Oui j’y crois, mais il consiste justement à aller chercher les toxicomanes là où ils sont pour leur fournir cette couverture médicale dont ils ont un énorme besoin. Pour cela il n’est pas utile de leur jeter de l’héroïne comme du grain aux moineaux, pour les prendre dans les filets. Je vois d’ailleurs dans ce projet la stratégie des petits pas. Car quel médecin accepterait de superviser l’injection d’une drogue que le toxicomane apporterait avec lui, une drogue de la rue, dont on sait qu’elle est terriblement coupée. Bientôt, on proposera qu’il puisse trouver sur place une héroïne de qualité. Et, bien sûr, on utilisera le terme d’héroïne médicale, certains le font déjà. Mais comment les toxicomanes achèteront-ils cette drogue, puisqu’ils n’auront plus le coupage qui leur permettait, grâce à la revente, de tirer leur propre dîme ? L’étape suivante sera de leur procurer gratuitement sur place de l’héroïne. Comment voulez-vous comme cela l’aider à décrocher si vous facilitez l’accès aux drogues qui auront perdu leur caractère aversif ?

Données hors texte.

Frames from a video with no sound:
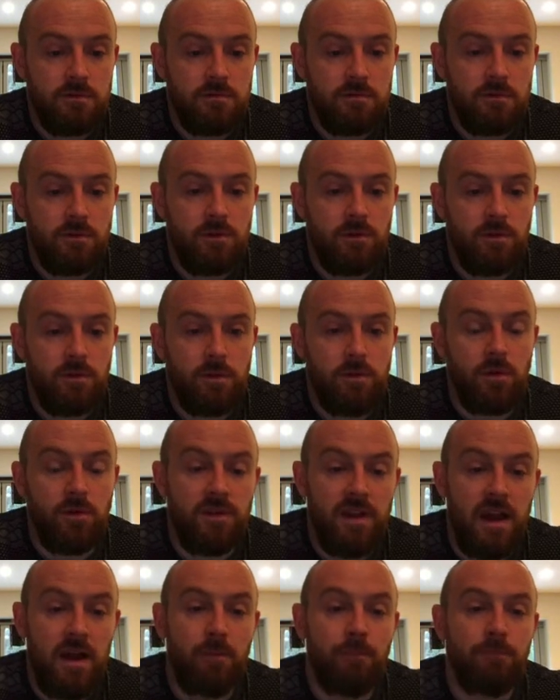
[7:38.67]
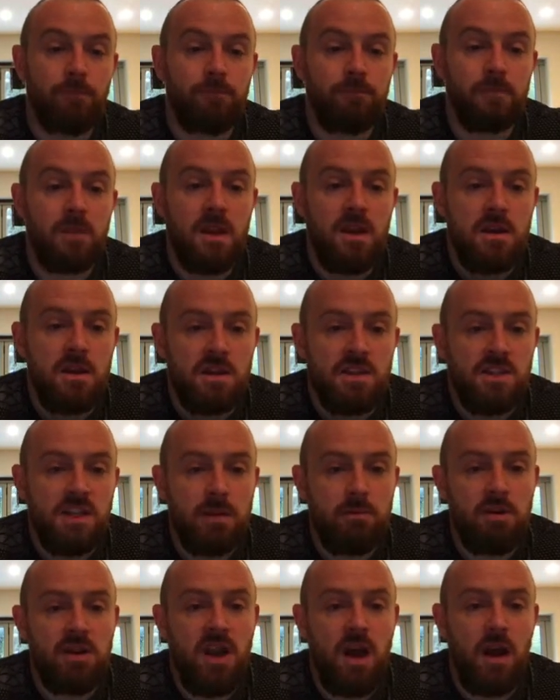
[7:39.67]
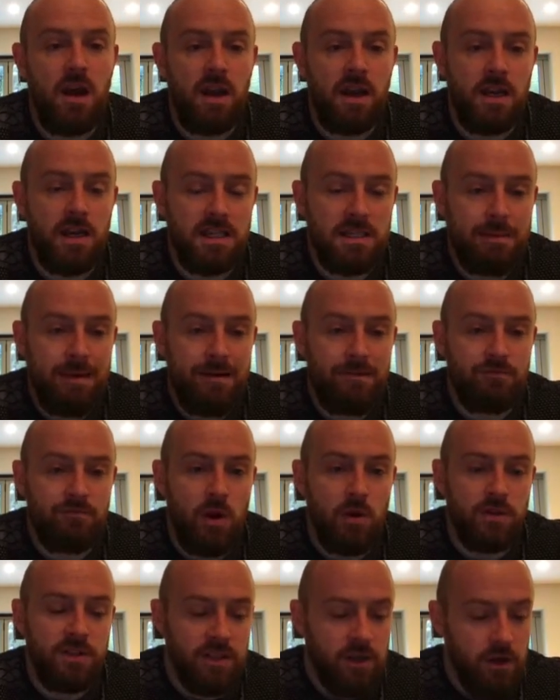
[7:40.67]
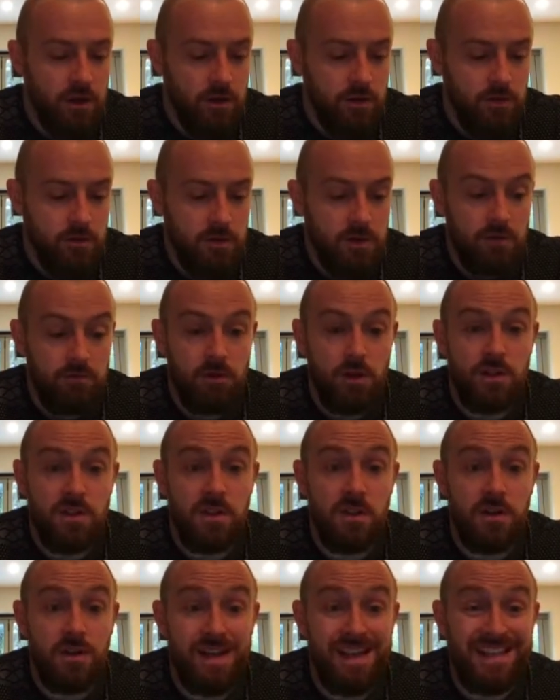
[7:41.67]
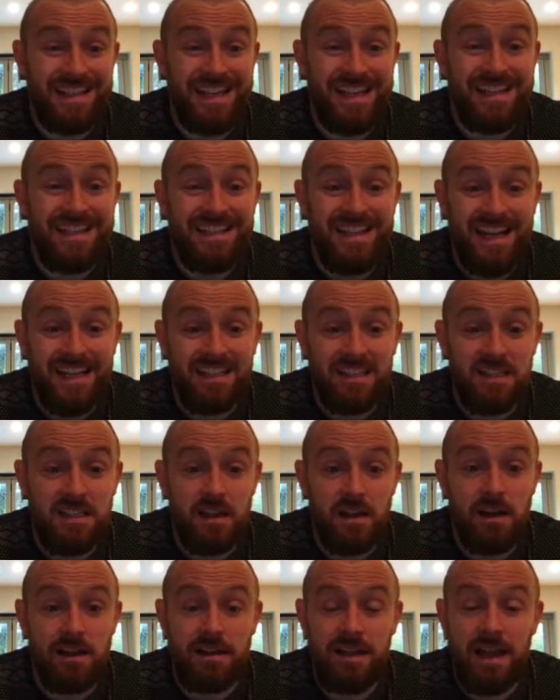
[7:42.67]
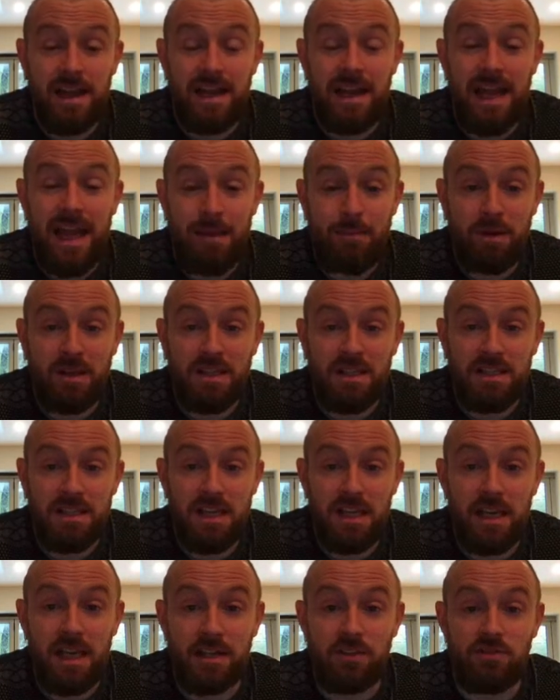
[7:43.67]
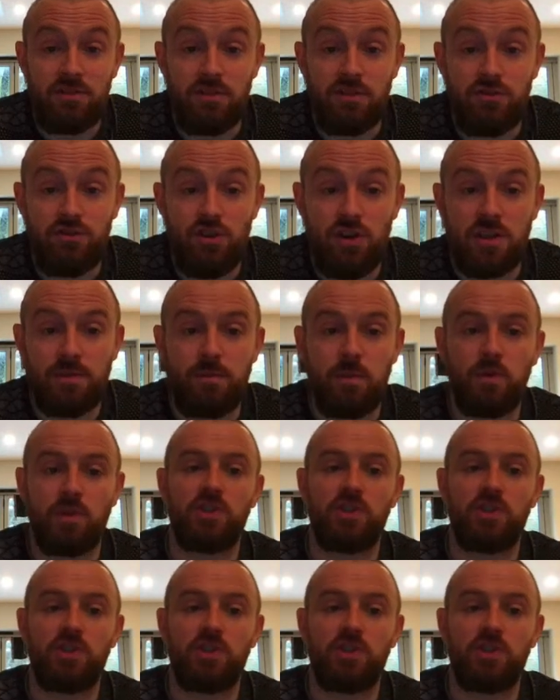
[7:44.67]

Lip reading: before we move down. So number 9 is about rotanone. Rotanone is an insecticide that inhibits the electron transport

*Le Centre national de prévention d’études et de recherches en toxicomanie (CNPERT), le Comité national d’information sur la drogue (CNID 32), l’AFDER (Association française des dépendants en rétablissement), le CAAM (Conduite addictive et aptitude médico-professionnelle), les associations Marilou, Fraternité Marie espérance et Le phare 29, 46, 71, 75, la Fédération nationale des associations de prévention toxicomanie (EDVO, Le phare 69, Vigilance, Pour une jeunesse sans drogue, APT 85, ADELT, COMENCA, Stop à la drogue).